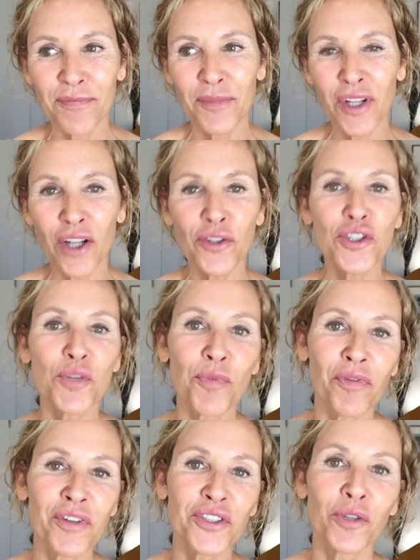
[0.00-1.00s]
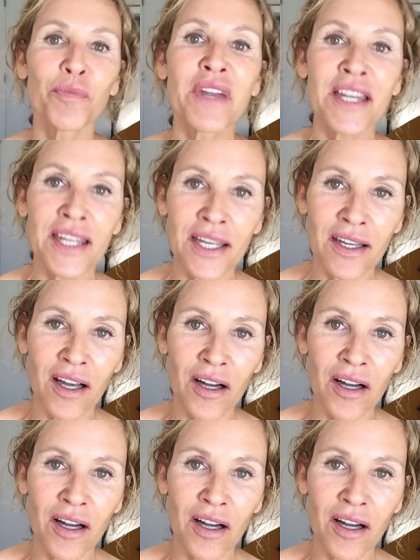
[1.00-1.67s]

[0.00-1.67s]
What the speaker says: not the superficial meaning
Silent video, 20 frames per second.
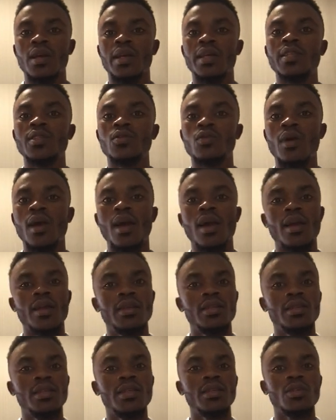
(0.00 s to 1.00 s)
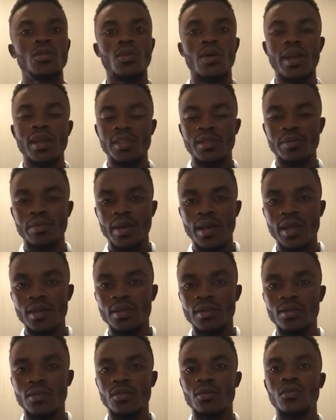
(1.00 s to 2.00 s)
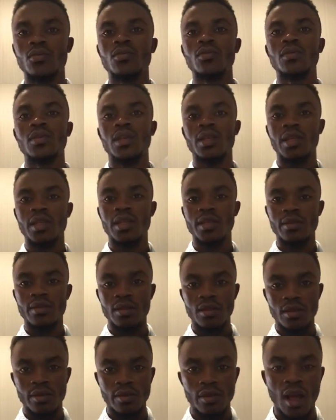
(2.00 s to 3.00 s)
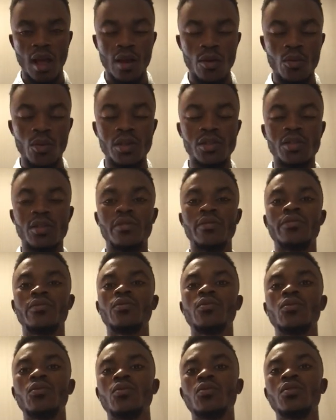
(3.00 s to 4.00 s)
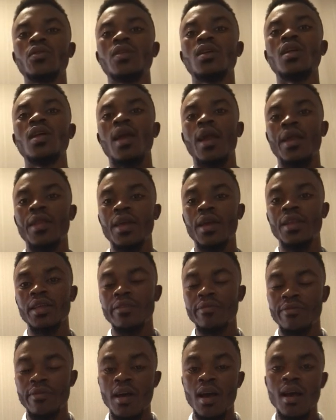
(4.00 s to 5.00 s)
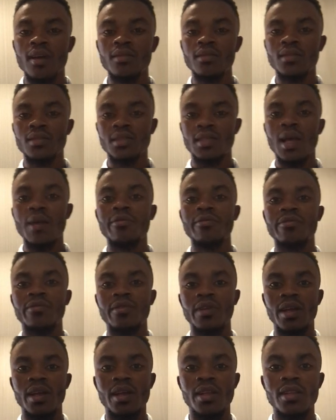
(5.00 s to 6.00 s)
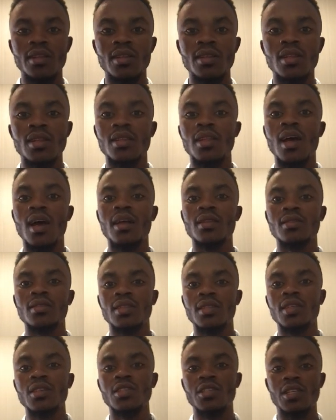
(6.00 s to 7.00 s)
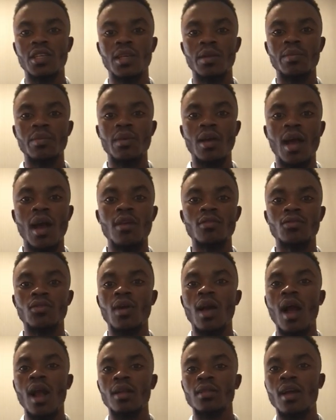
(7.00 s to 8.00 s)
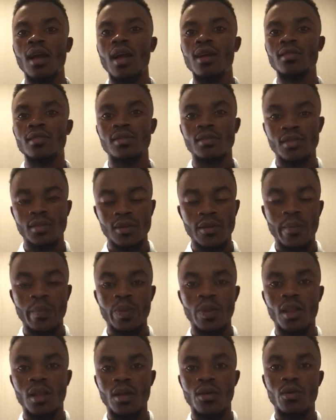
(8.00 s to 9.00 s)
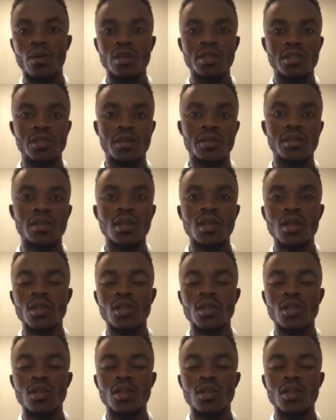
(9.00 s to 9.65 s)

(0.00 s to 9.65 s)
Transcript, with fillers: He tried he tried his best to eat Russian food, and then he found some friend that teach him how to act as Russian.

——

**REQUIRED ACTION**
All that is wanted is the lines above between the one containing "(3.00 s to 4.00 s)" and the one containing "(0.00 s to 9.65 s)", inclusive, restated word for word, with pictures omitted.

**ANSWER BELOW**
(3.00 s to 4.00 s)
(4.00 s to 5.00 s)
(5.00 s to 6.00 s)
(6.00 s to 7.00 s)
(7.00 s to 8.00 s)
(8.00 s to 9.00 s)
(9.00 s to 9.65 s)

(0.00 s to 9.65 s)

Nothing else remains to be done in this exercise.